> Task goal
Where an entry holds an image, leave the image out; otherwise reproduce the entry exactly.

[Records excerpted from a collection]
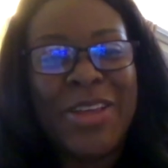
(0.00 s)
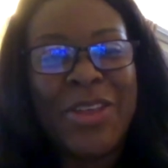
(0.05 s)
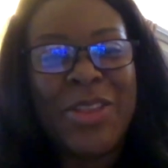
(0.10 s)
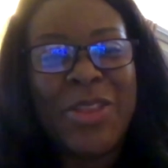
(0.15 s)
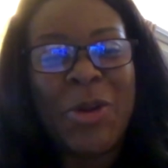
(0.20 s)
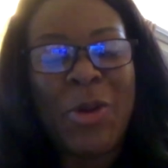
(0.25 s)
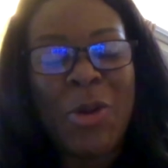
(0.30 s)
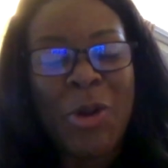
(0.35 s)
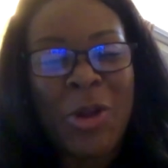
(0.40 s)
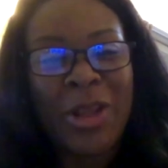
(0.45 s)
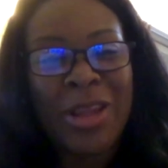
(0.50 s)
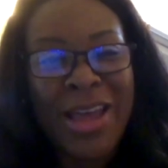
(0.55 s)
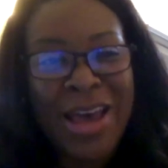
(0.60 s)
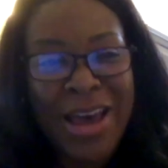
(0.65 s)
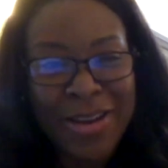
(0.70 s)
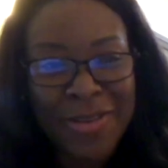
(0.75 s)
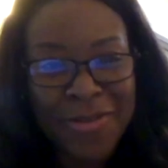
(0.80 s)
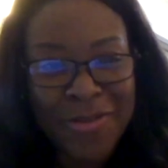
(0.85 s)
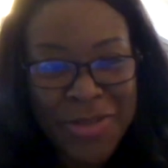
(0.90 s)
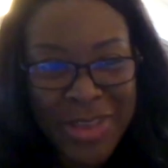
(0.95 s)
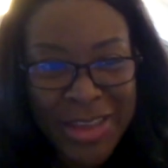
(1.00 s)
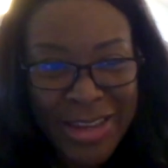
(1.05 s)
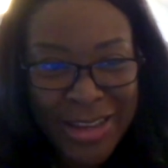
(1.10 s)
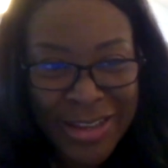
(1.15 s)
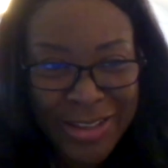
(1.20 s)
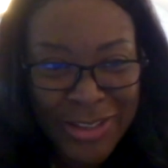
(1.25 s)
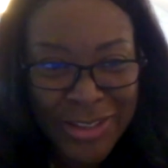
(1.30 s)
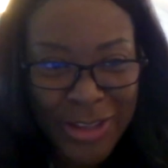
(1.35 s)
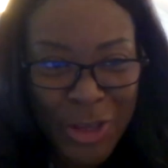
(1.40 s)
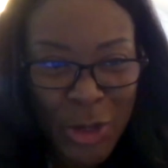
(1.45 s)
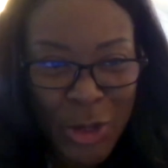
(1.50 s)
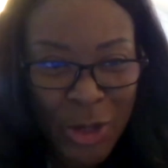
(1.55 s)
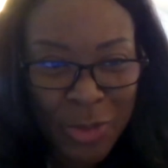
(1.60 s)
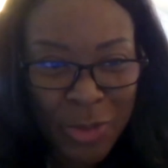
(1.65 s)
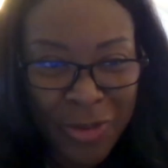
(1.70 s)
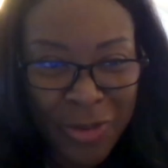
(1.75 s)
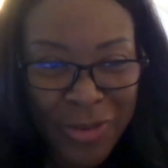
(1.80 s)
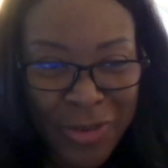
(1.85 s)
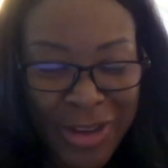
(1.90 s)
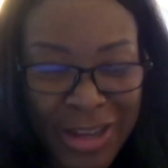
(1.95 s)
there are a lot of things that you can
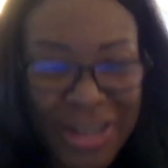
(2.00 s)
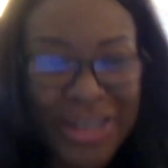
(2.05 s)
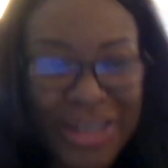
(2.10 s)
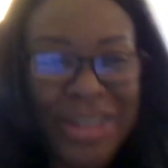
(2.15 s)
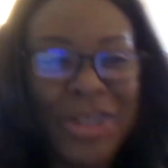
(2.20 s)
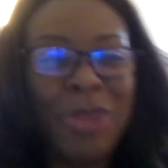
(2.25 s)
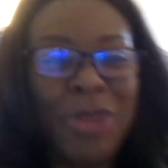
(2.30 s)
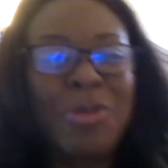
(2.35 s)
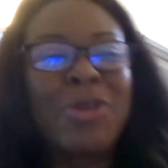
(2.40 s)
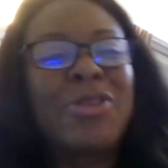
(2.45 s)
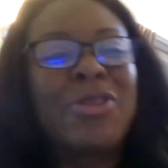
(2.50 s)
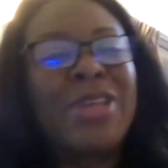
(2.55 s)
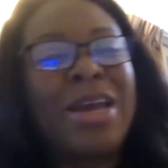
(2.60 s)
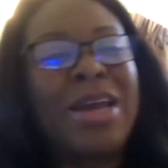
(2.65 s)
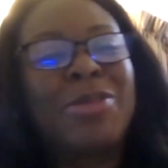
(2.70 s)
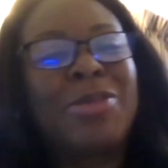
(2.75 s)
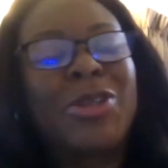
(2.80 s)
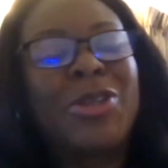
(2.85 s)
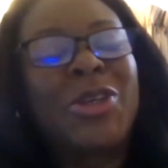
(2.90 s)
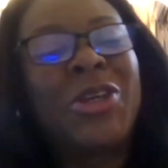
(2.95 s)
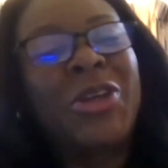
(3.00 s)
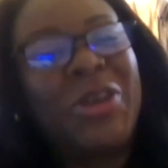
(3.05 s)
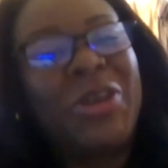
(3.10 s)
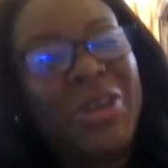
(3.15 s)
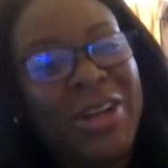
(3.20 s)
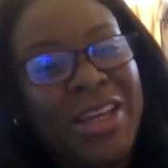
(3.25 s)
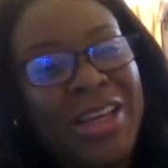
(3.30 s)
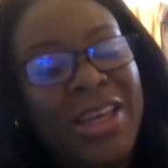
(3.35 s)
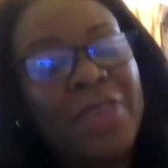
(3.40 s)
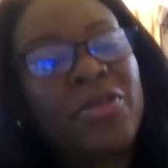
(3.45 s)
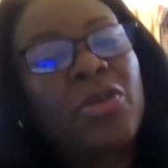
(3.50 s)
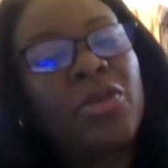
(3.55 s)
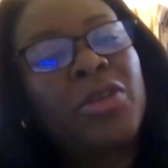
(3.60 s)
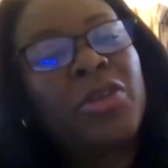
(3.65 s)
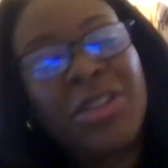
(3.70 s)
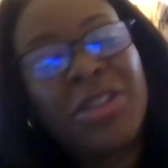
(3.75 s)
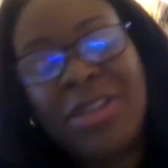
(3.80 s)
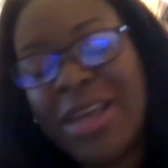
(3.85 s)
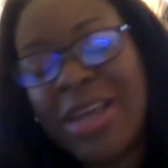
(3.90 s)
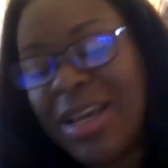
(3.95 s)
prevent in terms of cybersecurity if you
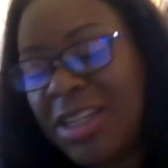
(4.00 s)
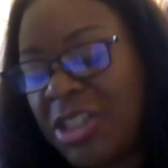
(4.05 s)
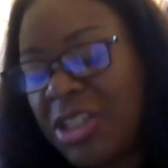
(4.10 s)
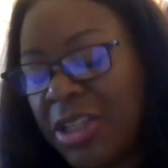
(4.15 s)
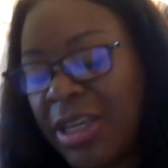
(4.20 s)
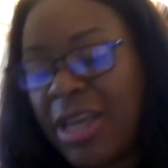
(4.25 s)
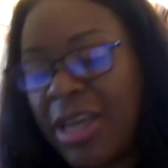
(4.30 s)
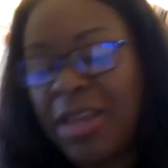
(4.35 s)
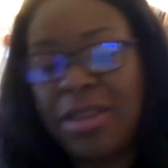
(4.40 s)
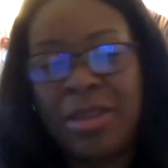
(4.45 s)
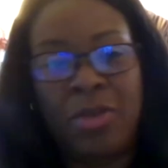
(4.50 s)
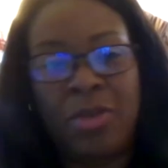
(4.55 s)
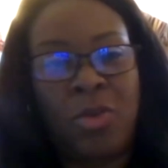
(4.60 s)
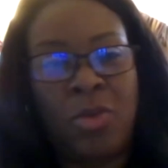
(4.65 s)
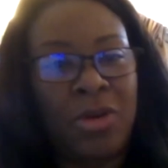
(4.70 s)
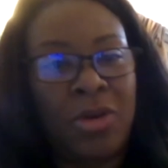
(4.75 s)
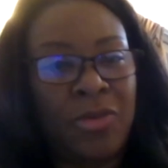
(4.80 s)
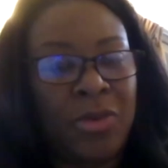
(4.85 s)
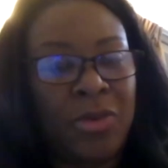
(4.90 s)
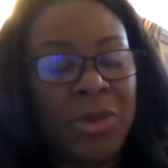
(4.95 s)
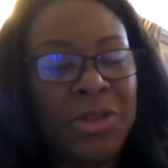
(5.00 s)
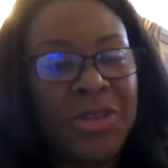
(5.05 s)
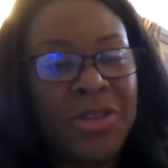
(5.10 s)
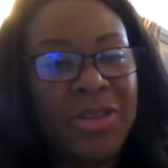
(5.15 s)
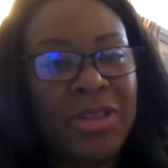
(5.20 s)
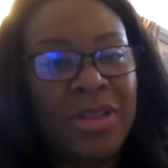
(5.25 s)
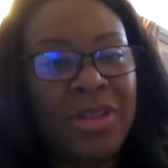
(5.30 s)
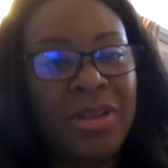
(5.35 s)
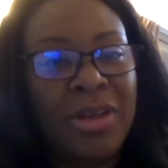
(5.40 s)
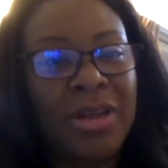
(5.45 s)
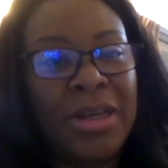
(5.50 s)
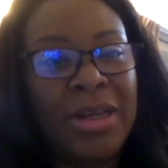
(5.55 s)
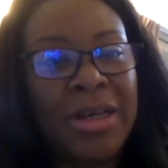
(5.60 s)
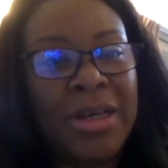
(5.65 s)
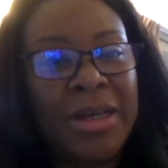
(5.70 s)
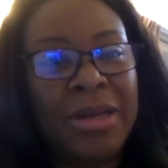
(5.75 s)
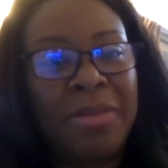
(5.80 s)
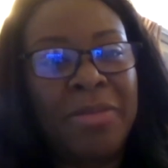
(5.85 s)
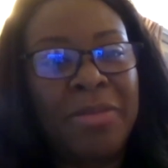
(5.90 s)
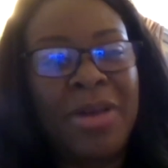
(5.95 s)
just educate the workforce
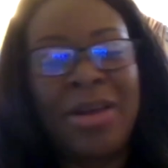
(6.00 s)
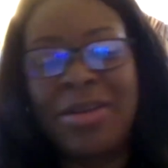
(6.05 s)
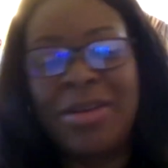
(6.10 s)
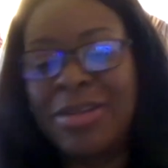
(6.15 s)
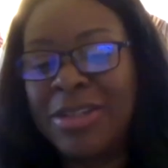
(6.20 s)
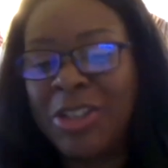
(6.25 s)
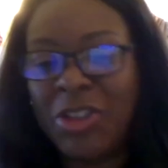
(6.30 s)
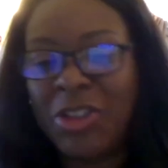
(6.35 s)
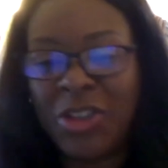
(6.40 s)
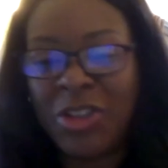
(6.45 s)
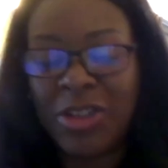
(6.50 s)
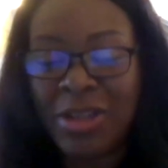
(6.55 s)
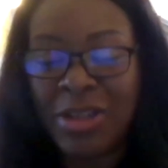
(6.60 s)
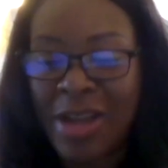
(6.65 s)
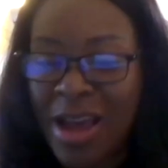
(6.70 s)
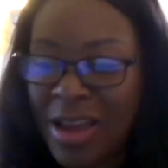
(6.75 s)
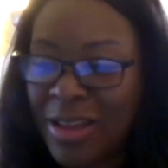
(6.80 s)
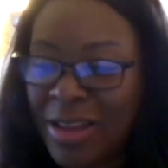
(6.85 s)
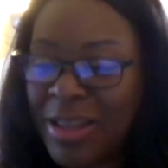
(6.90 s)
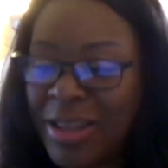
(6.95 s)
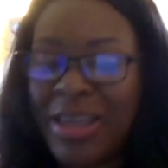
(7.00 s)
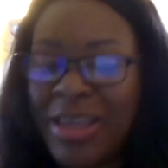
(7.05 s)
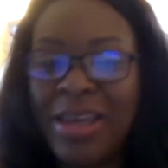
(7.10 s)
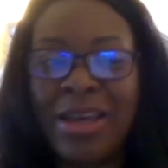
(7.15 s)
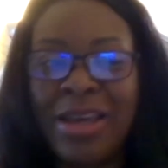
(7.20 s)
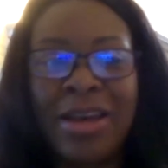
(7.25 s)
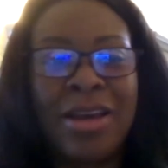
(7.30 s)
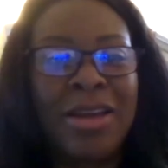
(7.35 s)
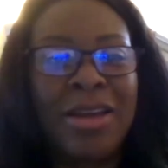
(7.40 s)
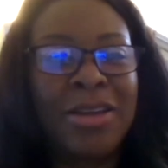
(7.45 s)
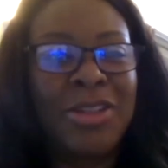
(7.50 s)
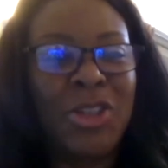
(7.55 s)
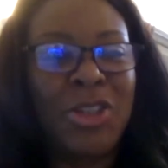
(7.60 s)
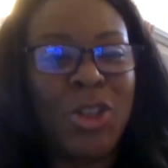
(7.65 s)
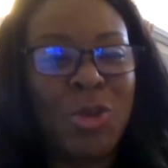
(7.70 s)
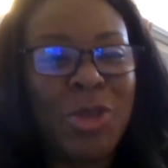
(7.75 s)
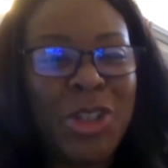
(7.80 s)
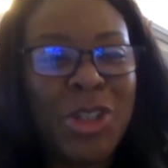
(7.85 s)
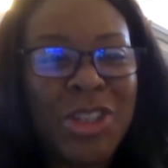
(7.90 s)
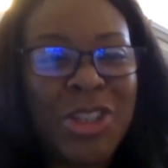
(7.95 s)
on just not clicking on
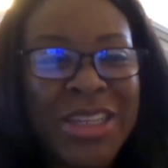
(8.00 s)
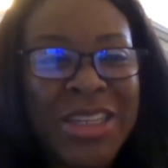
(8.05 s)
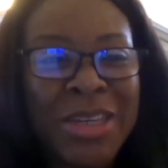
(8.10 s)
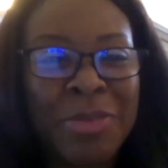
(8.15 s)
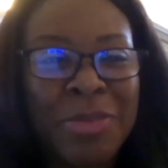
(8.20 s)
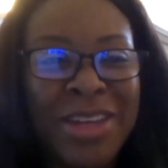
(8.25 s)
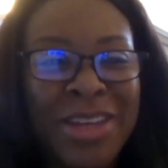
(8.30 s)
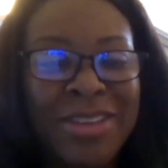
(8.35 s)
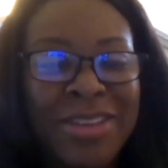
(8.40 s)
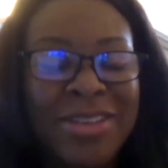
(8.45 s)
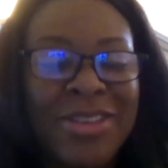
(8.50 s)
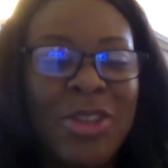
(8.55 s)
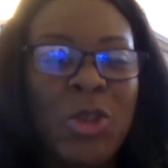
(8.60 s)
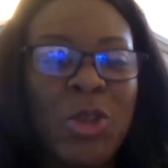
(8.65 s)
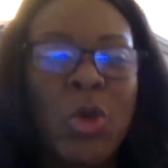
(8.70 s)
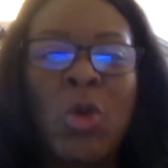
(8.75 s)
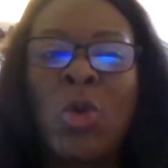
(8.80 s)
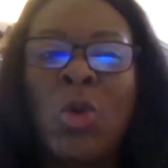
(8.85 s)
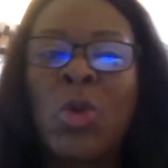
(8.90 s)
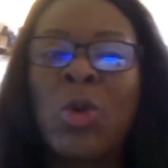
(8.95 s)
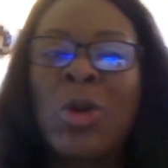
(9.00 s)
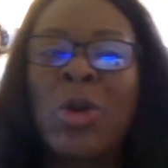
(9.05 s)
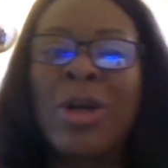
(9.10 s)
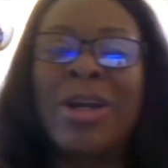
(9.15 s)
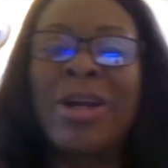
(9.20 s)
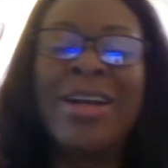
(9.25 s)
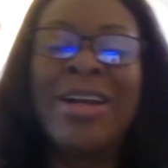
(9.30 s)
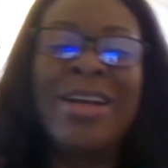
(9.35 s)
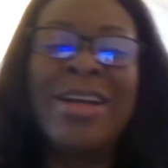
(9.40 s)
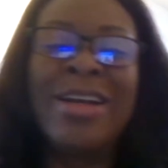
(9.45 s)
suspicious emails, or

> Answer to this task
(0.00 s)
(0.05 s)
(0.10 s)
(0.15 s)
(0.20 s)
(0.25 s)
(0.30 s)
(0.35 s)
(0.40 s)
(0.45 s)
(0.50 s)
(0.55 s)
(0.60 s)
(0.65 s)
(0.70 s)
(0.75 s)
(0.80 s)
(0.85 s)
(0.90 s)
(0.95 s)
(1.00 s)
(1.05 s)
(1.10 s)
(1.15 s)
(1.20 s)
(1.25 s)
(1.30 s)
(1.35 s)
(1.40 s)
(1.45 s)
(1.50 s)
(1.55 s)
(1.60 s)
(1.65 s)
(1.70 s)
(1.75 s)
(1.80 s)
(1.85 s)
(1.90 s)
(1.95 s)
there are a lot of things that you can
(2.00 s)
(2.05 s)
(2.10 s)
(2.15 s)
(2.20 s)
(2.25 s)
(2.30 s)
(2.35 s)
(2.40 s)
(2.45 s)
(2.50 s)
(2.55 s)
(2.60 s)
(2.65 s)
(2.70 s)
(2.75 s)
(2.80 s)
(2.85 s)
(2.90 s)
(2.95 s)
(3.00 s)
(3.05 s)
(3.10 s)
(3.15 s)
(3.20 s)
(3.25 s)
(3.30 s)
(3.35 s)
(3.40 s)
(3.45 s)
(3.50 s)
(3.55 s)
(3.60 s)
(3.65 s)
(3.70 s)
(3.75 s)
(3.80 s)
(3.85 s)
(3.90 s)
(3.95 s)
prevent in terms of cybersecurity if you
(4.00 s)
(4.05 s)
(4.10 s)
(4.15 s)
(4.20 s)
(4.25 s)
(4.30 s)
(4.35 s)
(4.40 s)
(4.45 s)
(4.50 s)
(4.55 s)
(4.60 s)
(4.65 s)
(4.70 s)
(4.75 s)
(4.80 s)
(4.85 s)
(4.90 s)
(4.95 s)
(5.00 s)
(5.05 s)
(5.10 s)
(5.15 s)
(5.20 s)
(5.25 s)
(5.30 s)
(5.35 s)
(5.40 s)
(5.45 s)
(5.50 s)
(5.55 s)
(5.60 s)
(5.65 s)
(5.70 s)
(5.75 s)
(5.80 s)
(5.85 s)
(5.90 s)
(5.95 s)
just educate the workforce
(6.00 s)
(6.05 s)
(6.10 s)
(6.15 s)
(6.20 s)
(6.25 s)
(6.30 s)
(6.35 s)
(6.40 s)
(6.45 s)
(6.50 s)
(6.55 s)
(6.60 s)
(6.65 s)
(6.70 s)
(6.75 s)
(6.80 s)
(6.85 s)
(6.90 s)
(6.95 s)
(7.00 s)
(7.05 s)
(7.10 s)
(7.15 s)
(7.20 s)
(7.25 s)
(7.30 s)
(7.35 s)
(7.40 s)
(7.45 s)
(7.50 s)
(7.55 s)
(7.60 s)
(7.65 s)
(7.70 s)
(7.75 s)
(7.80 s)
(7.85 s)
(7.90 s)
(7.95 s)
on just not clicking on
(8.00 s)
(8.05 s)
(8.10 s)
(8.15 s)
(8.20 s)
(8.25 s)
(8.30 s)
(8.35 s)
(8.40 s)
(8.45 s)
(8.50 s)
(8.55 s)
(8.60 s)
(8.65 s)
(8.70 s)
(8.75 s)
(8.80 s)
(8.85 s)
(8.90 s)
(8.95 s)
(9.00 s)
(9.05 s)
(9.10 s)
(9.15 s)
(9.20 s)
(9.25 s)
(9.30 s)
(9.35 s)
(9.40 s)
(9.45 s)
suspicious emails, or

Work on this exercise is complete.